The following day, Tuesday, I went to Crown Burgers between classes.  I noticed the guy getting his order before me, like anyone does, but didn't think anything of it.  After I got my fries and Sprite, I sat in my usual spot and pulled out my book.  I did notice the guy before me was sitting with some girl, and figured they must have come in together.  In retrospect, maybe she was a victim like me.  I was there for about 15 minutes or so when I look up to see this same guy standing next to my table.  He asks in broken English if he could sit down.  I didn't see a real reason to say no, so the next thing I know I'm being treated to his life story, and his testimony, and his goals in life.  Of course, he also asked me about each of those things as well.  He wanted to hear about my childhood, and my testimony, and everything.  One of the first things he told me was that he was from Peru.  One of the last things he told me was his name, Martin.  He told me all about how he intended to treat his future wife, always pointing at me when he mentioned her...by this point I was a little freaked out.  When he asked if he could see me again, I just said that I usually go there between classes on Tuesday and Thursday, and if he wanted to meet me there again, he could.  I didn't intend to go there again for a while, but at least I was being honest and not totally shooting him down, right?  Well, here's where he says that he lives in Provo and doesn't get up to Salt Lake very often, so it would be better if we could get together on the weekend...and I'm such a sap, and unable to say no, that I ended up giving him my phone number, and email address...and yes, even my address....although I didn't say what apartment number...and it is protected by an access code.  When we left, I had the opportunity to be reminded of what I only noticed in passing before...that he's almost a whole head shorter than me.  He also talked about how he didn't think it was a coincidence that we met, and how excited he was to see me on Friday.  I was really wishing I had gone to Subway for a salad about then. 

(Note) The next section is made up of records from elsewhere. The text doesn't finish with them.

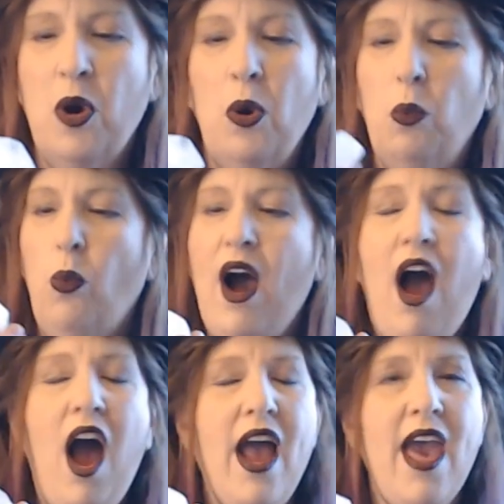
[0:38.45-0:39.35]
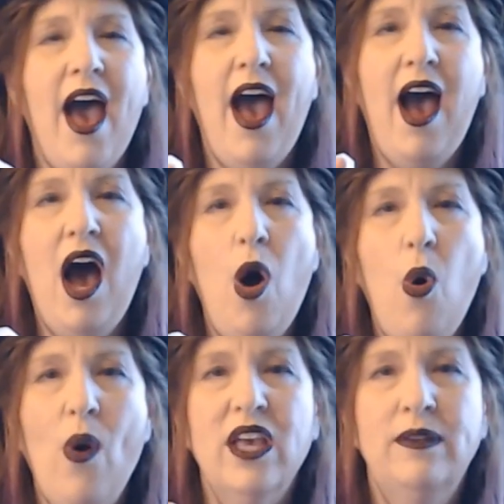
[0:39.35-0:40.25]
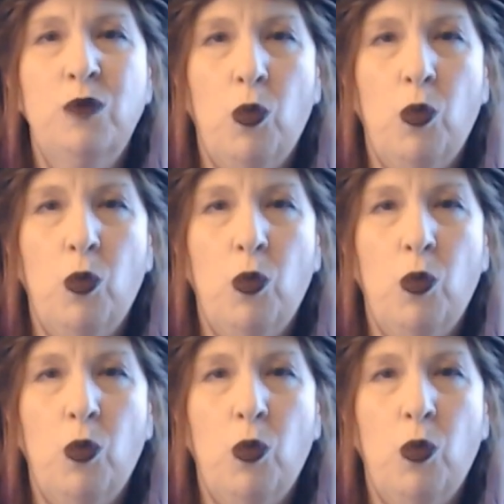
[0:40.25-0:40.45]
Why, how, and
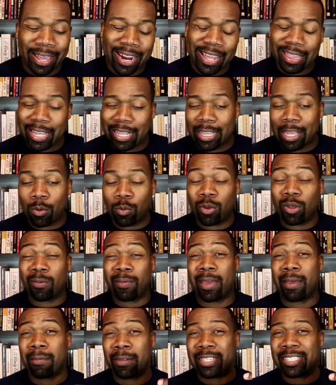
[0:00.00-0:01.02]
and I think that we'll
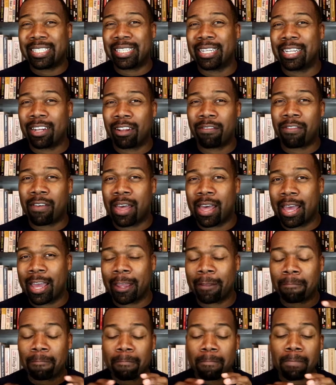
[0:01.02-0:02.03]
be able to
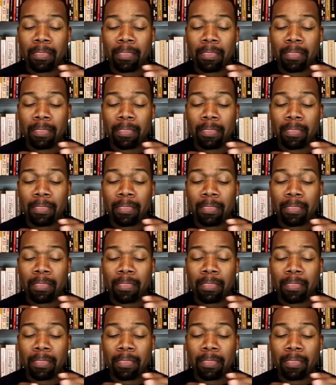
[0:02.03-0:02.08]
solidify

Martin started texting me after that...and I got another call from Adam while I was in class the next day, and was unable to answer.  It was about this time that I really started getting concerned about the weird pain in my left leg, and the strange rash I had...I did some online research and all I could find that seemed to match was Shingles.  After talking to mom, who said that you want to get in right away with shingles, I made an appointment for Thursday.  After a ridiculous amount of time spent lost on the University of Utah Campus, I made it to the doctor.  Sure enough, I had shingles.  The doctor asked if I was particularly stressed, and all I could think about was the guys asking me out that I didn't want to go out with...let me tell ya, that stresses me out plenty.  So basically, I blame my shingles on unwanted attention from boys.

In case you were wondering, I did manage to get out of my dates with both of them...by an excuse to Martin via text, and not returning Adam's calls...I am admittedly a total chicken.  I'm also happy to say that my shingles are almost gone after a week on my anti-viral meds.  I haven't been back to Crown Burgers though...Salads are better for me anyway, right?